▶ **Directions**
If you see a picture in the data below, omit it and copy the rest exactly.

▶ **Excerpted records**
**********

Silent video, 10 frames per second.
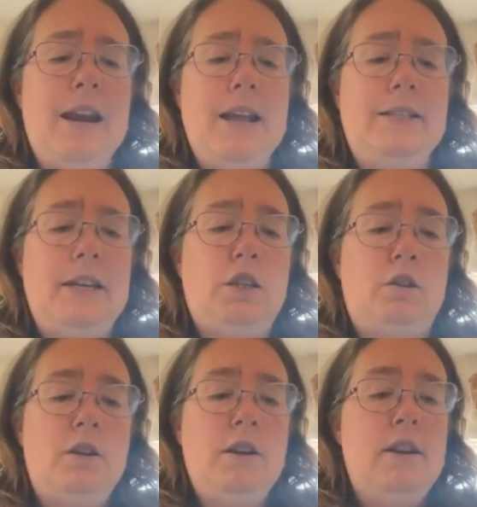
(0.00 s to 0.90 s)
I teach
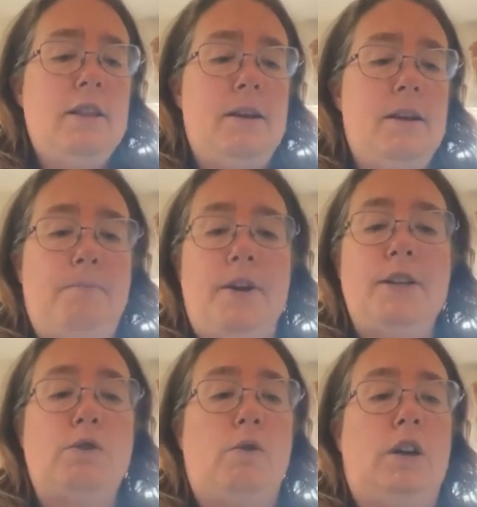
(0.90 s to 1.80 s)
the
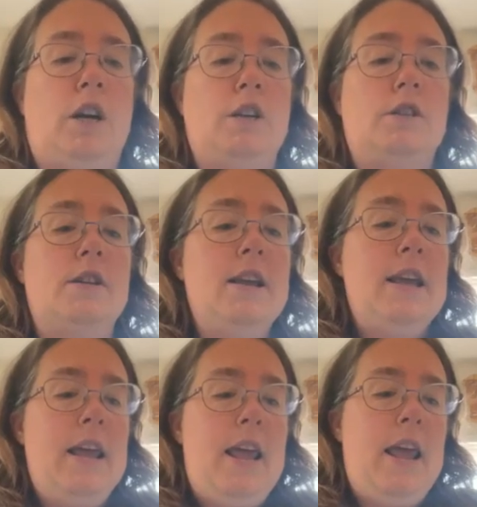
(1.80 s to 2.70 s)
preschoolers,
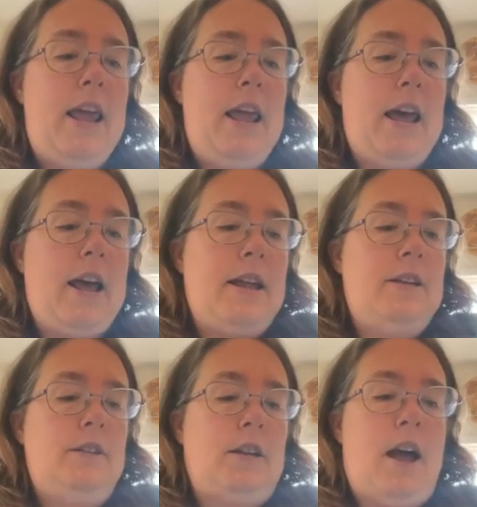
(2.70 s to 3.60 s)

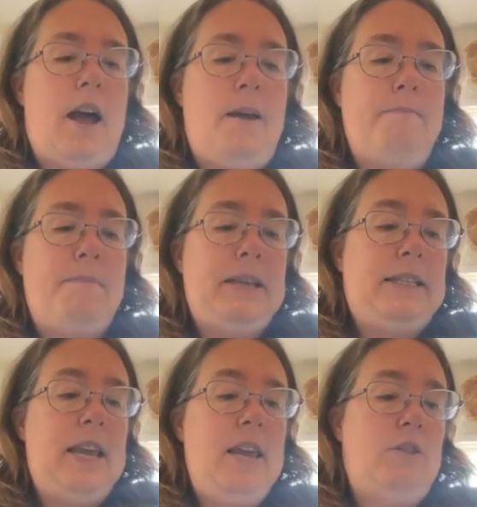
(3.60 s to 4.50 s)
and I'm
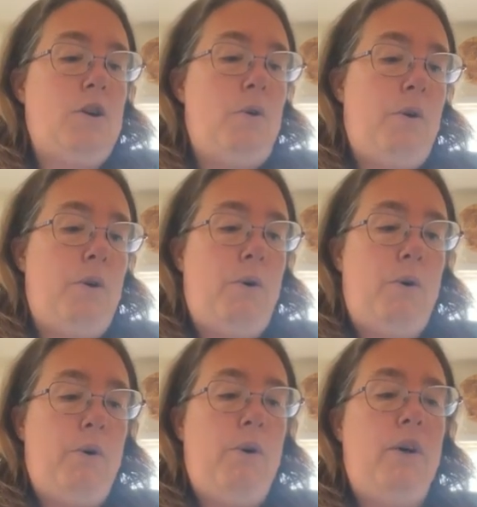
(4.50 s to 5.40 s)
busy the
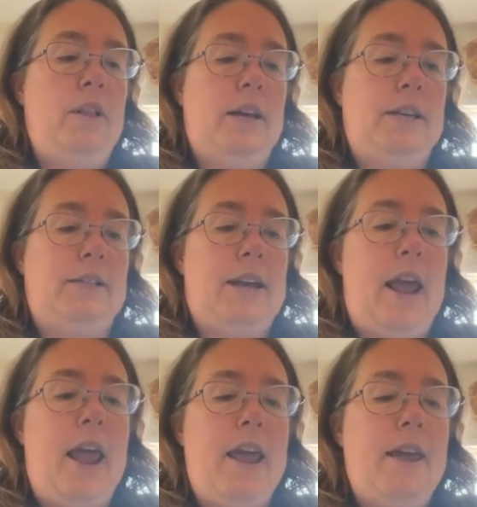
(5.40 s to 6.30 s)
whole
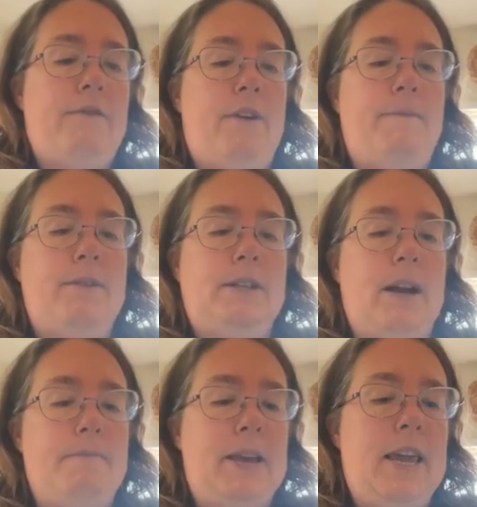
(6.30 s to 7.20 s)
day from the
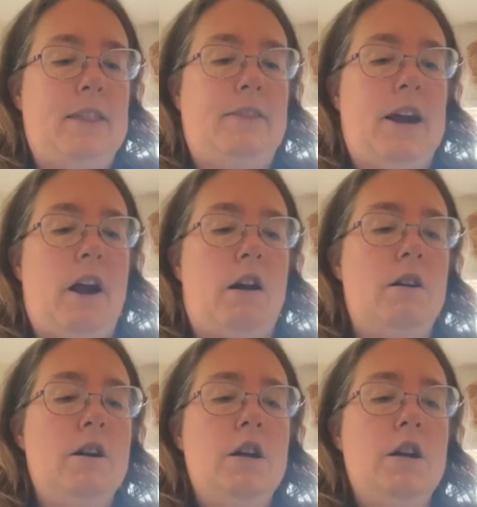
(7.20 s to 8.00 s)
time I get there.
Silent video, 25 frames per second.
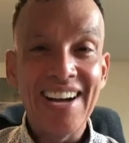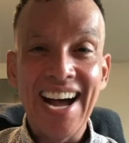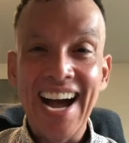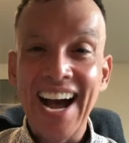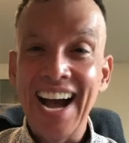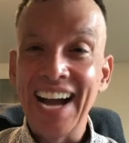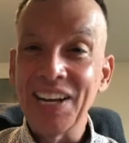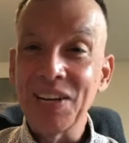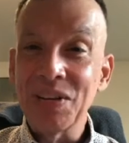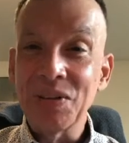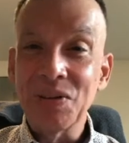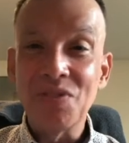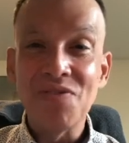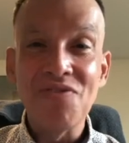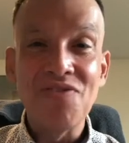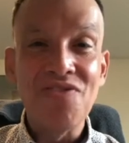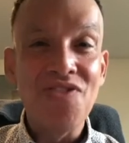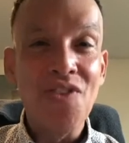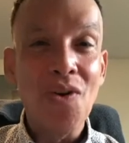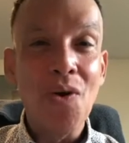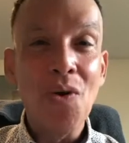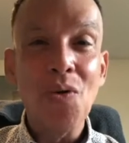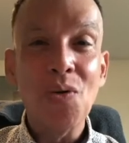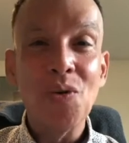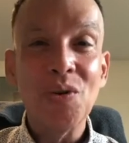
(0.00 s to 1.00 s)
I look
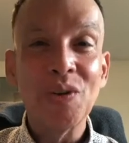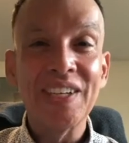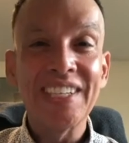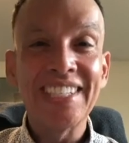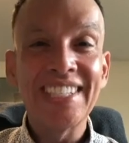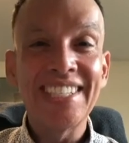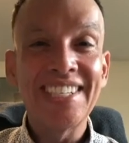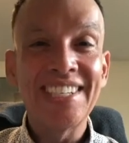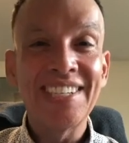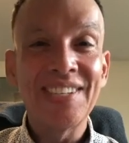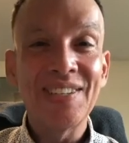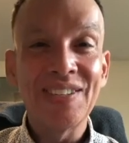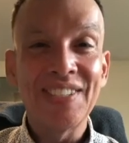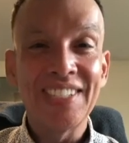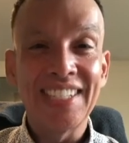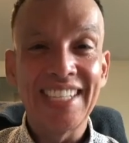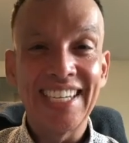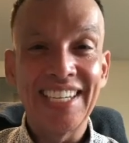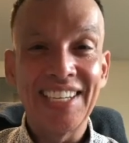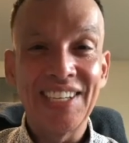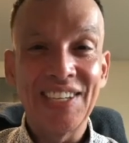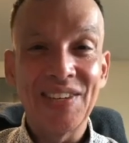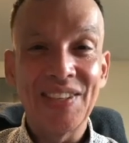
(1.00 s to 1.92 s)
forward to seeing you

**********

▶ **Solution below**
Silent video, 10 frames per second.
(0.00 s to 0.90 s)
I teach
(0.90 s to 1.80 s)
the
(1.80 s to 2.70 s)
preschoolers,
(2.70 s to 3.60 s)

(3.60 s to 4.50 s)
and I'm
(4.50 s to 5.40 s)
busy the
(5.40 s to 6.30 s)
whole
(6.30 s to 7.20 s)
day from the
(7.20 s to 8.00 s)
time I get there.
Silent video, 25 frames per second.
(0.00 s to 1.00 s)
I look
(1.00 s to 1.92 s)
forward to seeing you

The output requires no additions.